CBDT Grants 54EC Tax Exemption Status to IREDA Bonds for Green Investments
Under the 54EC provision, investors can claim exemption of up to ₹50 lakh in a financial year by investing the capital gains in these bonds within six months from the date of sale.

- Country:
- India
In a significant policy step toward strengthening India’s green energy financing ecosystem, the Central Board of Direct Taxes (CBDT) under the Ministry of Finance has officially notified that bonds issued by the Indian Renewable Energy Development Agency Ltd. (IREDA) will now qualify as ‘long-term specified assets’ under Section 54EC of the Income Tax Act, 1961. The notification, which came into effect on July 9, 2025, is poised to create a dual impact—providing investors with a compelling tax-saving option while facilitating lower-cost financing for renewable energy projects across India.
What the Notification Means for Investors
As per the latest notification, IREDA bonds redeemable after five years—and issued on or after July 9, 2025—will now qualify for Long-Term Capital Gain (LTCG) tax exemption under Section 54EC of the Income Tax Act. This section provides relief to taxpayers who sell long-term capital assets (such as property or shares) and reinvest their gains into notified bonds.
Under the 54EC provision, investors can claim exemption of up to ₹50 lakh in a financial year by investing the capital gains in these bonds within six months from the date of sale. These bonds must be held for a minimum of five years, during which they are non-transferable, ensuring long-term investment commitment.

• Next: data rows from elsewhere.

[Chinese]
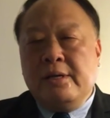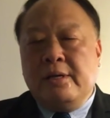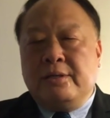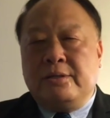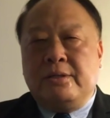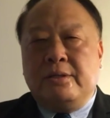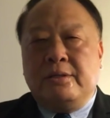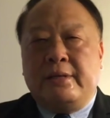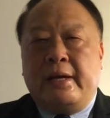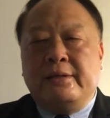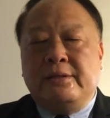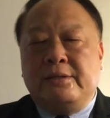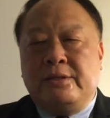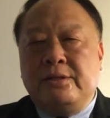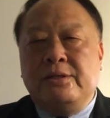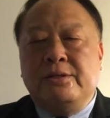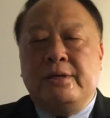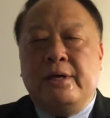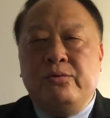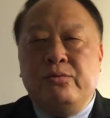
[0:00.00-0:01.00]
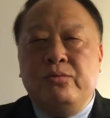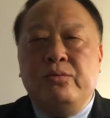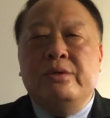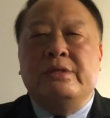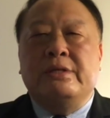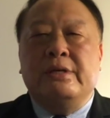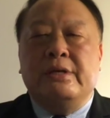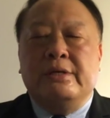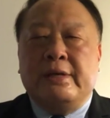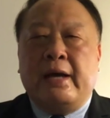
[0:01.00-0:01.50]
是在事先预
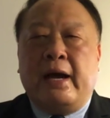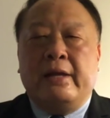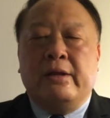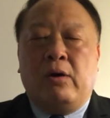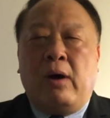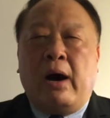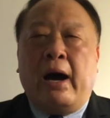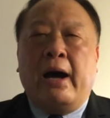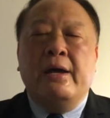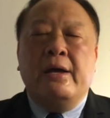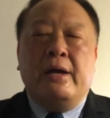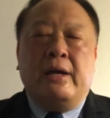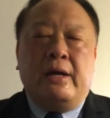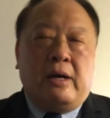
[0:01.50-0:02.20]
测下的话，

Supporting India’s 500 GW Non-Fossil Fuel Target by 2030
Welcoming the development, Shri Pradip Kumar Das, Chairman & Managing Director of IREDA, said:
“We are deeply grateful to the Ministry of Finance, Ministry of New & Renewable Energy, and CBDT for this valuable policy initiative. This recognition by the Government reinforces IREDA’s pivotal role in accelerating renewable energy financing in the country."
He added that the tax-exempt status of IREDA bonds will serve a dual purpose:
-
Offer attractive investment avenues for individuals and institutions seeking safe, tax-efficient instruments.
-
Ensure enhanced capital availability for the fast-growing green energy sector, aligned with India's ambition to achieve 500 GW of non-fossil fuel capacity by 2030.
Proceeds to Be Utilised for Self-Sustaining Renewable Energy Projects
IREDA has clarified that proceeds from these bonds will be channelled exclusively into renewable energy projects that have the capacity to service debt from their project revenues, independent of any State Government guarantees or fiscal support. This underscores a growing trend of market-driven project viability in India’s green infrastructure landscape.
Advantages for IREDA: Lower Cost of Capital
The CBDT notification also delivers strategic benefits to IREDA by reducing its overall cost of borrowing. With the long-term bonds now carrying tax-exempt status, demand from retail and institutional investors is expected to rise sharply, enabling IREDA to raise funds more efficiently.
This reduction in capital costs is expected to enhance IREDA’s ability to finance a broader spectrum of renewable energy projects, including:
-
Solar and wind power generation
-
Bioenergy and biomass conversion
-
Hydro projects and hybrid energy systems
-
Energy storage and green hydrogen infrastructure
Wider Impact: Strengthening the Green Finance Ecosystem
This move marks a strategic policy alignment between fiscal tools and climate goals. By extending the 54EC tax benefit to IREDA’s bonds—previously available only for bonds issued by entities like REC (Rural Electrification Corporation), PFC (Power Finance Corporation), and NHAI (National Highways Authority of India)—the government has formally acknowledged renewable energy as a critical infrastructure sector deserving of long-term capital inflow.
The announcement is expected to attract:
-
High Net-Worth Individuals (HNIs) seeking secure, tax-efficient investments
-
Institutional investors such as banks, insurance companies, and pension funds
-
Climate-focused investors aligning portfolios with ESG and sustainable finance principles
Background: IREDA's Legacy in Renewable Energy Financing
Established in 1987, IREDA operates under the administrative control of the Ministry of New and Renewable Energy (MNRE). It is a Mini Ratna (Category-I) enterprise and serves as a dedicated public financial institution promoting, developing, and extending financial support for projects related to renewable energy and energy efficiency.
Over the years, IREDA has sanctioned and disbursed loans to numerous landmark green energy ventures, playing a pivotal role in India’s emergence as one of the world’s leading renewable energy markets.
A Win-Win for Investors and India’s Clean Energy Mission
The inclusion of IREDA bonds under Section 54EC represents a win-win proposition—providing tax relief for investors while enabling a greater flow of capital to India’s clean energy transition. As the nation charts its course toward carbon neutrality and climate resilience, instruments like these will be key enablers in bridging the green financing gap.
Through this initiative, India not only incentivizes responsible investing but also underscores its commitment to climate action, energy security, and sustainable development in line with its Panchamrit commitments and Net Zero goals for 2070.